Se celebra el 16 de octubre de 2021. Fue proclamado por la Federación Internacional de Panaderos (UIB) en el año 2006, en la misma fecha en que se celebra el Día de la Alimentación.

Su objetivo es dedicar una jornada a uno de los alimentos más tradicionales en todo el mundo, así como dar a conocer su valor nutricional e importancia en la dieta de los seres humanos.


Recordemos que el pan que hoy conocemos y degustamos con tanto placer, se remonta a las más antiguas culturas que han habitado la tierra. De hecho, en tiempos antiguos se elaboraba utilizando granos de trigo que eran machacados y que al mezclarse con agua, formaban una pasta para fabricar el pan.


Los egipcios fueron los primeros en descubrir cómo se producía la levadura para darle un mejor sabor y fue simplemente dejando que la masa se fermentara.

Los griegos introdujeron el uso de la miel y las nueces en su elaboración y los romanos innovaron con nuevas técnicas a través de ingeniosos equipos como máquinas para amasar. Así, en el seno de este Imperio, nació el primer colegio de panaderos.

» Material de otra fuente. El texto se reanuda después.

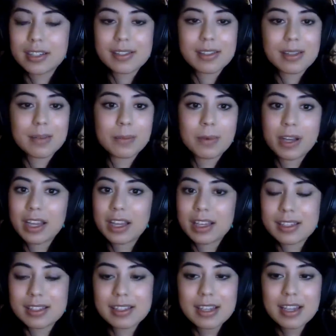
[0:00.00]
some
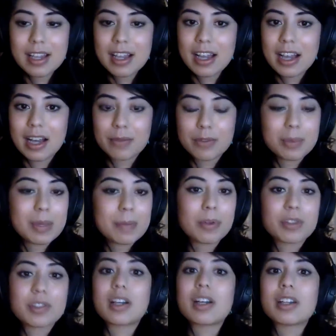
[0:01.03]
ways for
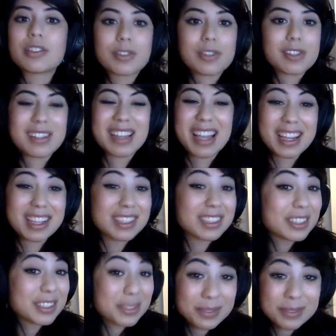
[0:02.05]
people to
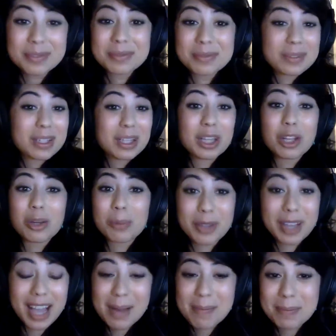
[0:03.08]
understand global
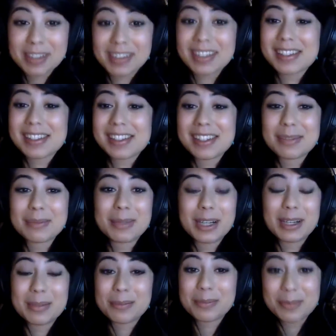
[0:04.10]
capitalism,
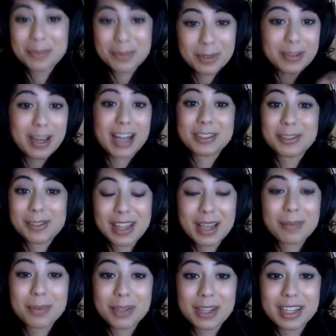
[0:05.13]
the factors
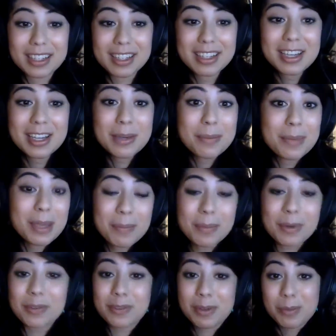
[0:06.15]
that bring
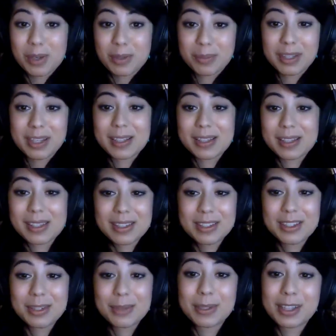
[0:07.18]
people from one place
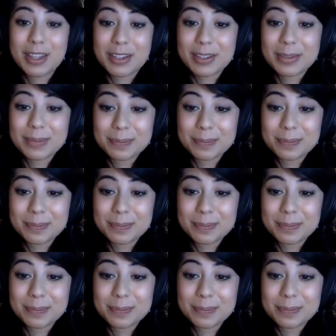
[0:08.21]
to another.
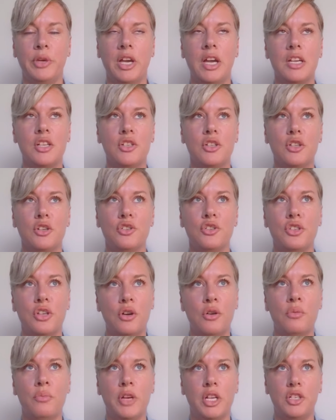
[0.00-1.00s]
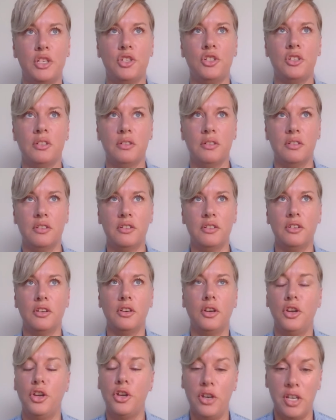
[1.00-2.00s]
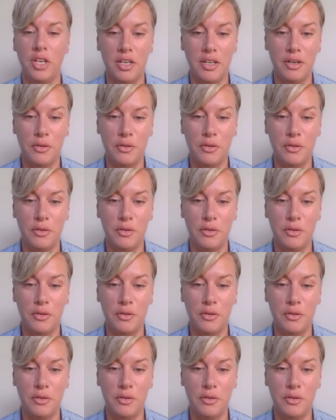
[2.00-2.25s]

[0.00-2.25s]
my gosh, there's so much good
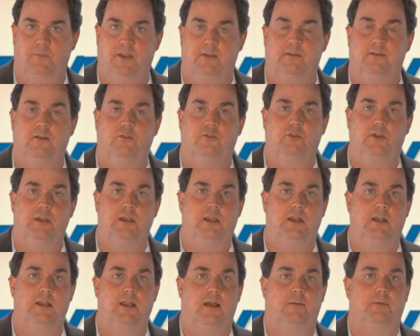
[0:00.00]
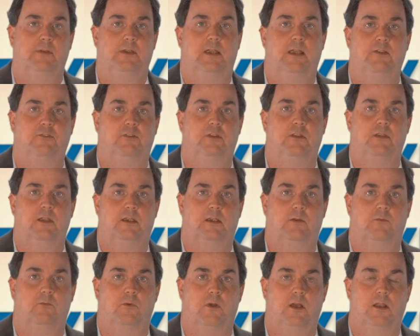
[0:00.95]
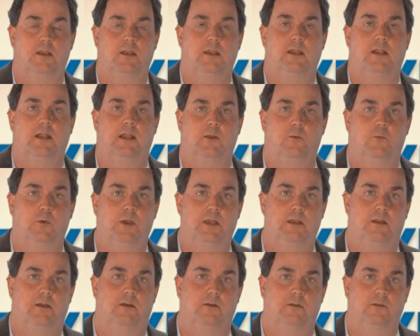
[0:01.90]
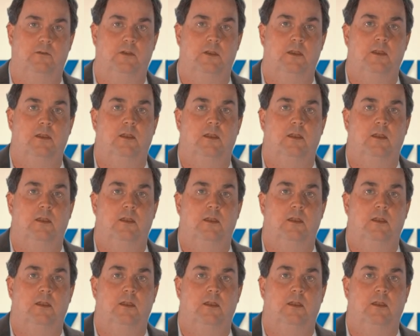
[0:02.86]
Essentially, any application that can run in a Windows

A partir de entonces, el pan ha ganado fama y aceptación en todas las sociedades del mundo. Hoy es una gran industria con mucha demanda, ya que puede adquirirse a muy bajo costo y con un alto valor nutritivo.


ALIMENTO BÁSICO

A través de la historia, el pan siempre ha sido un alimento que ha estado presente en la mesa de las familias alrededor de todo el mundo. Algunos de los panes y los distintos ingredientes que se utilizan en su elaboración son:

Pan de trigo: Este tipo de pan puede elaborarse en dos modalidades: El tradicional pan blanco y el integral. Este último resulta más saludable por la cantidad de fibra y nutrientes que aporta al organismo.

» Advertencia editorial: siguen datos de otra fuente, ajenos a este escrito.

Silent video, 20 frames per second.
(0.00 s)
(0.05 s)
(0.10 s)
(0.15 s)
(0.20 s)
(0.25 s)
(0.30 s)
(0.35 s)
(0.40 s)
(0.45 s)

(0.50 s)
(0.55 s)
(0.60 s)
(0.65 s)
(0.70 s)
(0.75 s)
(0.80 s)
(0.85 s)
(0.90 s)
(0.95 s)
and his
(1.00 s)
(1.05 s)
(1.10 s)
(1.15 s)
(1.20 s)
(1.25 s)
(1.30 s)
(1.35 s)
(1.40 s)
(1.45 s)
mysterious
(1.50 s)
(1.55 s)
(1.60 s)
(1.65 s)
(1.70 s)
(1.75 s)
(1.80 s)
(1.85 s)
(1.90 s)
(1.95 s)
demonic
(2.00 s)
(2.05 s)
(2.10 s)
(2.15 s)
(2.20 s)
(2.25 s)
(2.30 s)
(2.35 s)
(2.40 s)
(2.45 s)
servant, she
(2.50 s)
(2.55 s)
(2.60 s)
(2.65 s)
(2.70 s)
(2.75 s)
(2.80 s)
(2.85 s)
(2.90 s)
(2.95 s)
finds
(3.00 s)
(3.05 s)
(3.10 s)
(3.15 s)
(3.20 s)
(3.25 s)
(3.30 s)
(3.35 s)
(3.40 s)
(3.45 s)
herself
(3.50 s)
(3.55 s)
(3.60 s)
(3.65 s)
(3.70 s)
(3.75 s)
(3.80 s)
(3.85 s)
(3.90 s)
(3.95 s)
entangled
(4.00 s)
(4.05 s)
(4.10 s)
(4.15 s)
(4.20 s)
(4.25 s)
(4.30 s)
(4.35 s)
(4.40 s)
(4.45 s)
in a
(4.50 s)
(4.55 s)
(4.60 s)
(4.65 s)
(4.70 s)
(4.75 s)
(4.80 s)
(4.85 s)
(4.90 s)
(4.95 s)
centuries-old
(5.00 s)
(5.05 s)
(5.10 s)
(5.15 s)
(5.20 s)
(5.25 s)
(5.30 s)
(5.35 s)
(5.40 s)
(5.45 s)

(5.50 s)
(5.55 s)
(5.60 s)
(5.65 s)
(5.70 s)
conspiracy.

  • Pan de maíz: Este pan no tiene gluten y es muy bajo en purinas, lo cual resulta ideal para las personas con altos niveles de ácido úrico y para los pacientes celíacos.

  • Pan de centeno: Es elaborado mezclando distintos tipos de harina para que adquiera una consistencia más esponjosa. Tiene mayor cantidad de fibra y al momento de degustarlo, presenta un sabor amargo.

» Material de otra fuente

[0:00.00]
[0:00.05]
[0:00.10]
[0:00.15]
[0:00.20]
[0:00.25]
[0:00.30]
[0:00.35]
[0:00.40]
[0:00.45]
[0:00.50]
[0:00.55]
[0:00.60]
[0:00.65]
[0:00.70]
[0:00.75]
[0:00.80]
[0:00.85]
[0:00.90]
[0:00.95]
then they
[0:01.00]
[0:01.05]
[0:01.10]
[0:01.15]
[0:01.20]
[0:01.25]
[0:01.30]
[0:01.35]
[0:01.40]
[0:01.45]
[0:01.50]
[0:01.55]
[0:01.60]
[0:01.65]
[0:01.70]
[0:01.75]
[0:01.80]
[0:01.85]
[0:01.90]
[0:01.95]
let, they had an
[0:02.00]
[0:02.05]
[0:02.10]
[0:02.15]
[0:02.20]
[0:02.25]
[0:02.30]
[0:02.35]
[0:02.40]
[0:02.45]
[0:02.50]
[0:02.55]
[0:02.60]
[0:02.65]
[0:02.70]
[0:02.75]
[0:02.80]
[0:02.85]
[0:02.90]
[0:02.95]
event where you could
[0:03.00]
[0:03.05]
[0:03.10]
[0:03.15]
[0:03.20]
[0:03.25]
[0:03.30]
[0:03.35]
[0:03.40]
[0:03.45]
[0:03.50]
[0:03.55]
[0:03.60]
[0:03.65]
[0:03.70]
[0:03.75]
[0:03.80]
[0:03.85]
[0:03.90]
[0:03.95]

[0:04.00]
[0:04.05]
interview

  • Pan germinado: Tienen como principal característica, el hecho de que en su preparación se usa la propia semilla del cereal germinado. Por esta razón, no es necesario añadirle levadura.

  • Pan de espelta: Ideal para las personas que sufren de intolerancia al trigo, ya que resulta más digerible porque tienen mayor cantidad de fibra y menor cantidad de gluten.